(Stored data entries)
★ ★ ★ ★
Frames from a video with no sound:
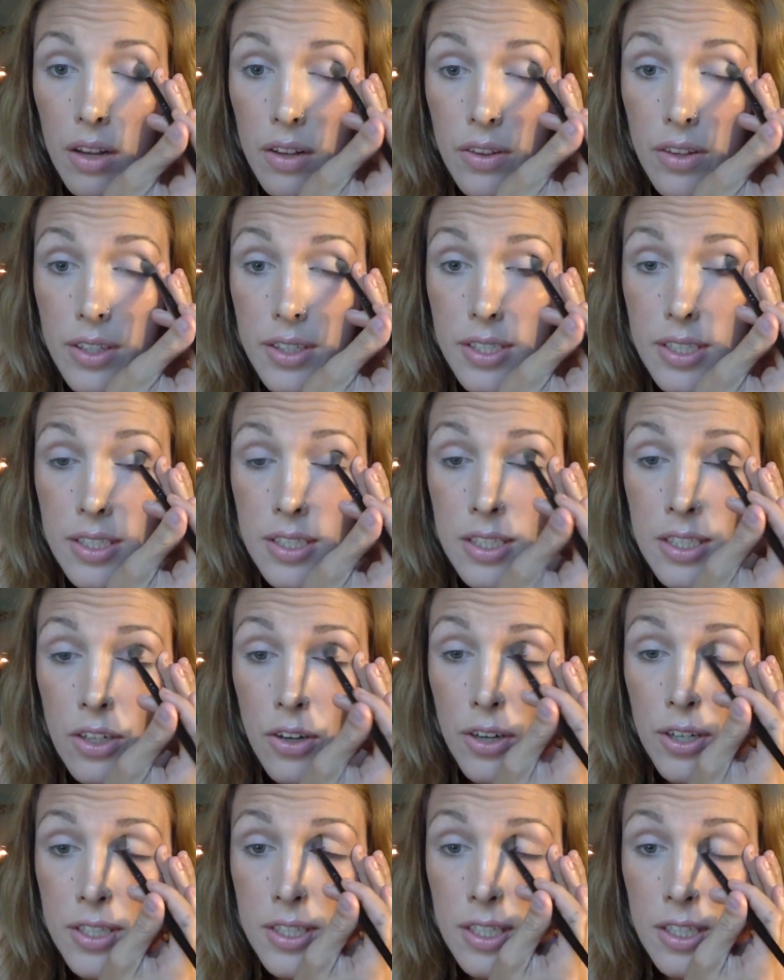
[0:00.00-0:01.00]
This is
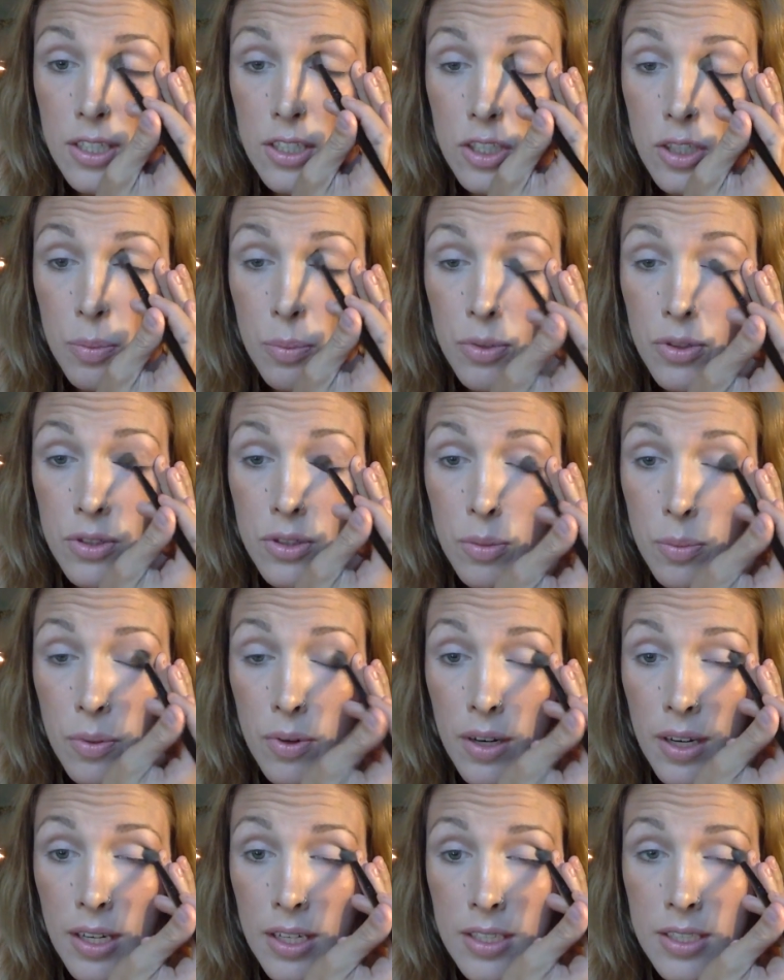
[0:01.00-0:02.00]
seriously super, super
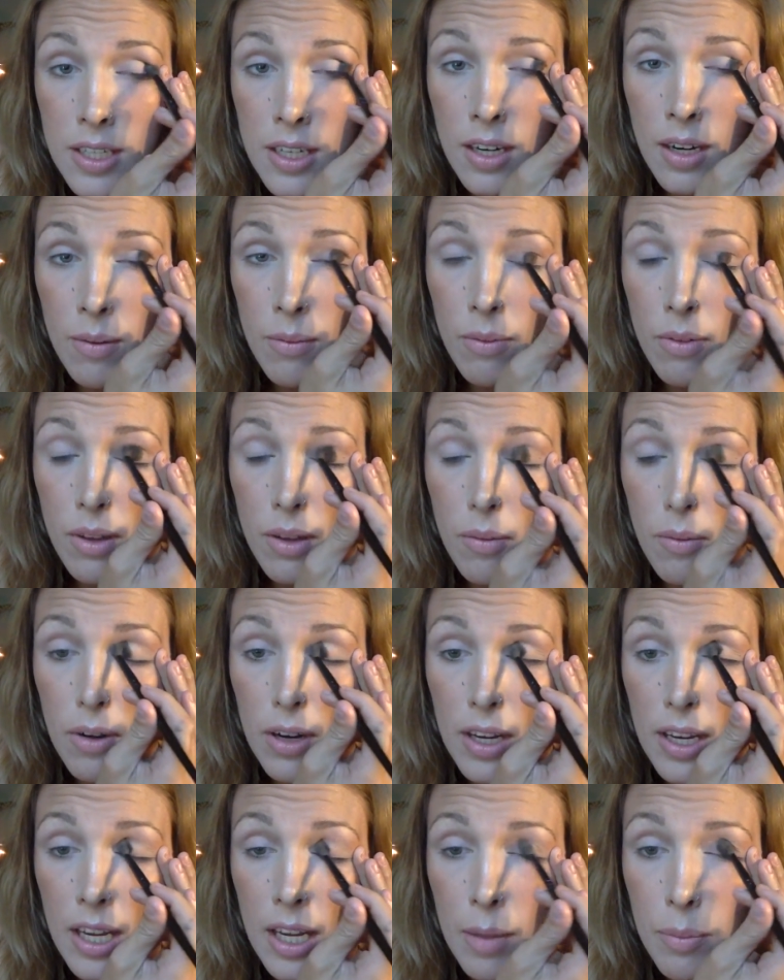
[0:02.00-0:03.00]
easy, and I really want
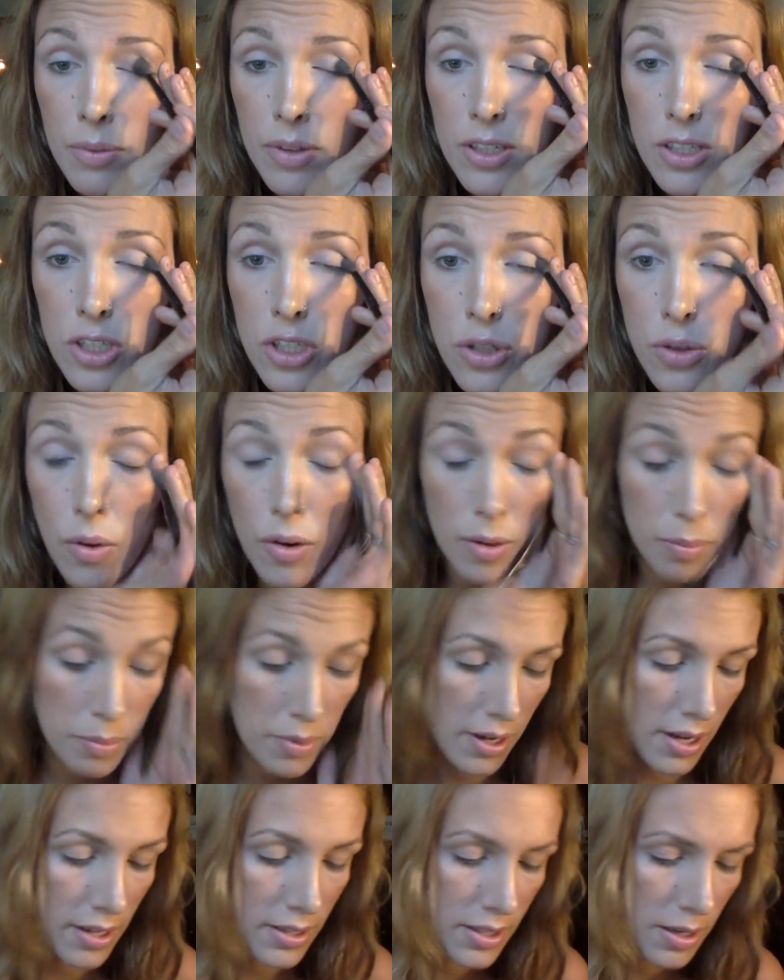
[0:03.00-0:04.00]
to keep this short
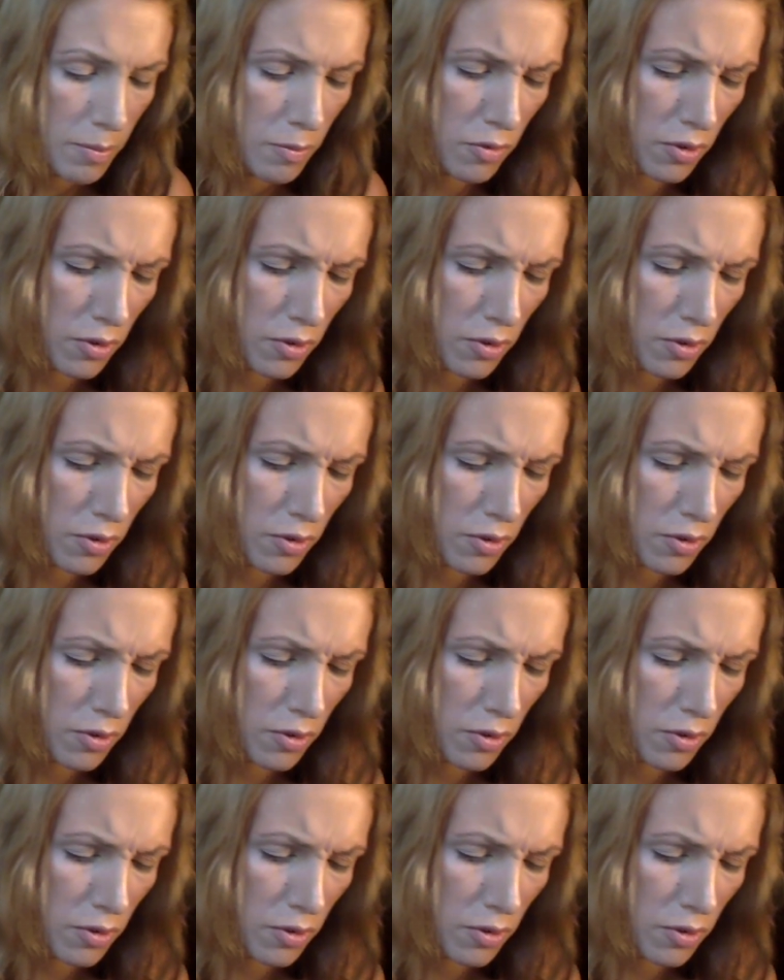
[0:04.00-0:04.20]
because I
★ ★ ★ ★
## [Work instructions]
Take every record and copy it word for word, dropping the pictures.

## [Final answer]
Frames from a video with no sound:
[0:00.00-0:01.00]
This is
[0:01.00-0:02.00]
seriously super, super
[0:02.00-0:03.00]
easy, and I really want
[0:03.00-0:04.00]
to keep this short
[0:04.00-0:04.20]
because I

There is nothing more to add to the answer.